Дальше я уже не мог остановиться.
Гениально! Гениально! Гениально!
Мы с Гариком сидели на ступеньках в его парадной, и я ему плел все подряд накипевшее.
— Что же ты мне раньше не сказал, что тебе нужны краски! — заорал он. — И мне нужны краски!
Ему всегда нужно то, что мне нужно. И он сейчас собирается написать великую картину, потому что я собираюсь.
— Интересно все-таки, какую картину ты собираешься написать? — полюбопытствовал я.
— Эшафот, — сказал он важно. Как потом выяснилось, произнося слово «эшафот», он имел в виду совсем другое слово — «ландшафт», не понимая смысла ни того, ни другого.
Черт с ним, с его эшафотом, пусть болтает себе на здоровье, дальше я его расспрашивать не стал, — ясно, никакой картины он не сможет написать, живописью он в жизни своей не увлекался, где он собирается краски доставать? Видно, какой-то план у него есть.
Я показал ему пистолет, и он чуть не взвыл от восторга. Охал и ахал, целый час перебрасывал пистолет с ладони на ладонь, совсем с ума сошел.
— В нем нет патронов, — сказал я, отбирая пистолет.

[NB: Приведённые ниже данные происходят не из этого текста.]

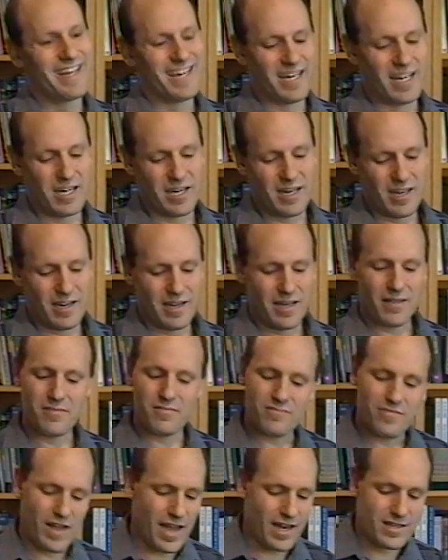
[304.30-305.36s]
In
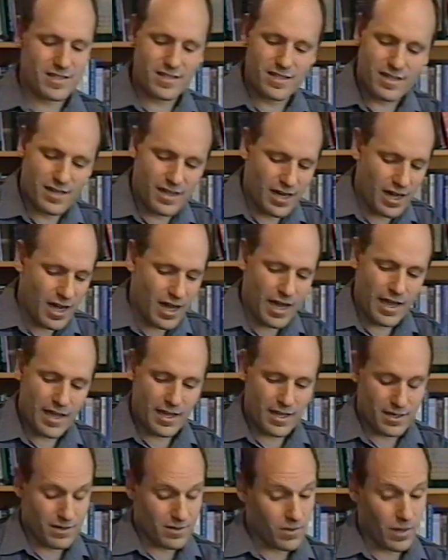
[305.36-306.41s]
fact, I
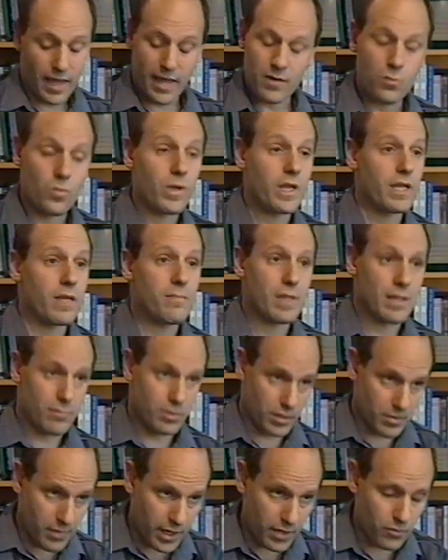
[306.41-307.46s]
and we, people
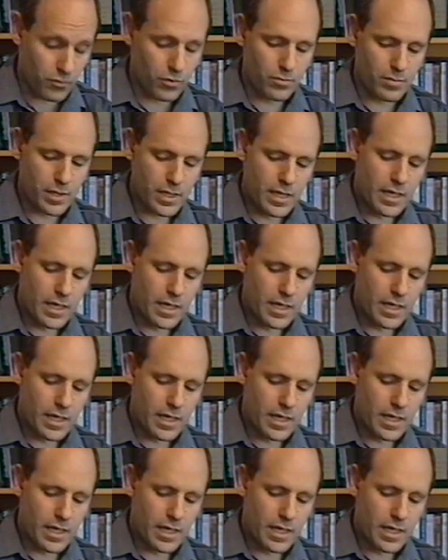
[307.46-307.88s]
in my group,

— Да их можно сколько угодно достать! Если тебе что-нибудь нужно будет достать — ты ко мне обращайся. Пушку нужно — достану! Танк — пожалуйста! — заорал он, с завистью глядя на исчезнувший в моем кармане пистолет.
— Брось трепаться, — говорю. — Насчет танка ты другому скажи, и насчет пушки тоже. Меня больше краски интересуют.
— Ты в опере бывал? — спрашивает.
— В кишках она у меня, твоя опера, сидит!
— На чердаке там не бывал?
— Всю жизнь там на чердаке сидел, а как же!
— Ладно, пропуск у тебя в оперу остался?
— Ну, дальше что?
— А дальше, — говорит, — дело в шляпе!
Я ничего не понял, он мне стал выкладывать свой план. До чего на подобные штуки голова у него работает! Диву даешься! План такой: мы пробираемся в оперу на чердак. Через чердак вылезаем на крышу. Спускаемся по пожарной металлической лестнице на соседнюю крышу, а с этой на следующую. Через несколько крыш добираемся к окну антресоли мастерской заслуженного художника Велимбекова, влезаем в его мастерскую и забираем краски. Обратное возвращение через оперу практически исключено. С ворованным нас могут задержать. Нужно возвращаться другим путем. Но каким? Через дверь, утверждает Гарик, не войти и не выйти, заслуженный художник запирает на три замка. Он, Гарик, еще подумает, каким путем возвращаться обратно.
Грабеж, короче говоря. Один меня в колонию не упрятал, так другой собирается. Кошмарики, пропало ваше чадо, скатились, докатились, допрыгались, дожили, как гад Штора выражался.
Ничтожная мазня у Велимбекова, подумал я. Видел я его картины на выставке, подумаешь, дрянь! В сто раз мне больше нужны краски, чем ему! Наверняка я талантливей его, безусловно, спору нет. Где же тут справедливость, товарищи? Где же правда, товарищи?
— Послушай, — спрашиваю, — откуда ты знаешь, что через оперу по крыше добраться можно?
— Ха! Как мне не знать, — отвечает, — если я у Велимбекова позировал в его картине пионером! Когда я уставал, он мне разрешал на крышу в окно вылезать, поразмяться. Пока я у него пионером позировал — все крыши облазил.